2. Competencies: Connect internal and external skill bases
AI experts are still far too scarce: In Germany there is a gap of some 5,000 qualified workers , and according to McKinsey only 0.1 percent of workers in the US are trained data scientists. This means companies have to build up their in-house expertise as well as connect it with resources from third-party providers. Both developers and intermediaries are needed. The latter form the interface within the company between developers and management. This is the approach needed to create an AI-centered company.
3. Raw material: Store granular data
Data forms the foundation for every artificial intelligence. Companies must therefore store as much granular (i.e. sufficiently detailed) data as possible and make this information available in a relational, table-based database. Such data might be images or language-based, as well as data from sensors and machines – a heterogeneous ensemble that needs to be adapted and aligned.
4. Expertise: Combine existing knowledge with AI
AI will not lead to successful outcomes without careful attention to context.

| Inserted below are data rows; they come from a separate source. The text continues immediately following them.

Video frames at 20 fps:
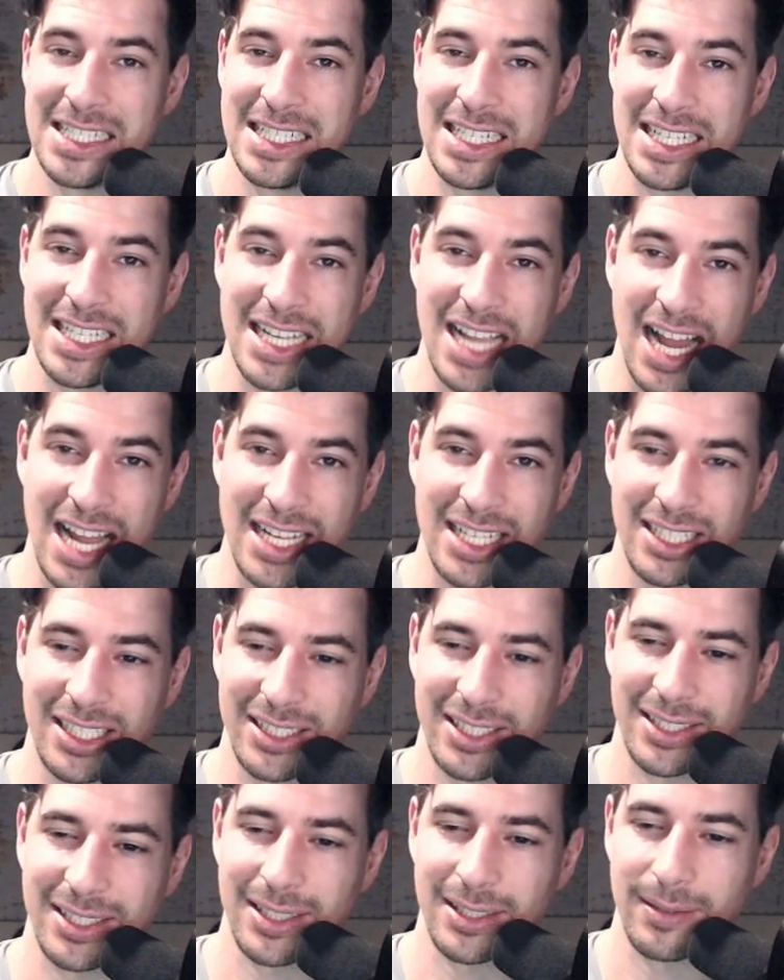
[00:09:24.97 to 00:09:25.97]

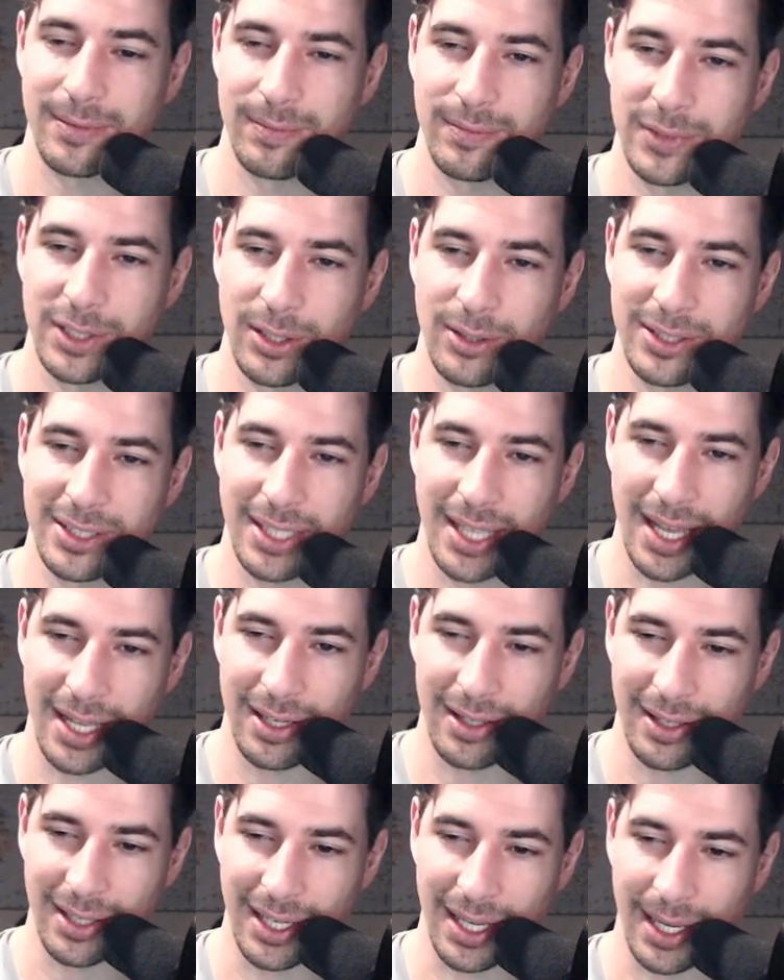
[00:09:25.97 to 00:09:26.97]
Yikes. So it's the end
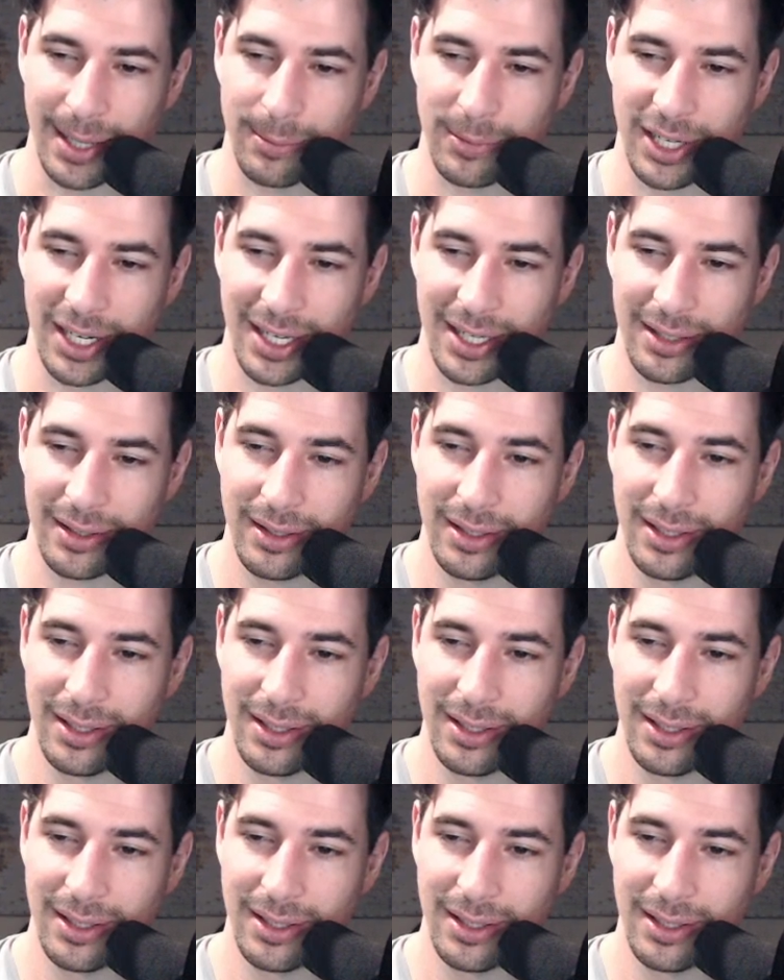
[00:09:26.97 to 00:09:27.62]
of the game, right?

A company that wants to introduce AI knows their own sector, their technological environment and the interplay of systems, technologies and employees best. Outsourcing such assessments is not advisable. McKinsey recommends codifying your company's own knowledge, i.e. recording and storing it, and integrating it into the AI algorithm, to best support machines' self-learning.
5. Practice: Test as an agile process
Introducing AI should be an agile process. Simulations and tests in subsections of the company serve to continuously optimize results. AI gains more knowledge (learning), learns to understand it (understanding) and later, applies this knowledge (solving). Errors form the basis for future improvement. The scope of the project determines how long the pilot process lasts. An AI task force might monitor the processes across functions and make decisions about next steps.
However, there is one other thing a company must consider before integrating artificial intelligence into its processes: cultural factors. Many employees may have concerns about security and data protection, worry about jobs being lost, or believe that machine intelligence can never equal human discernment. Jonas Albertson , Managing Director with the Swedish industrial firm Atlas Copco, says: "The greatest challenge is not the technology. What really matters is change management for the people involved." AI requires a new way of thinking. Only a change of hearts and minds will bring about what McKinsey has predicted for 2030: a gross domestic product with growth of 10 billion euros a year thanks to AI.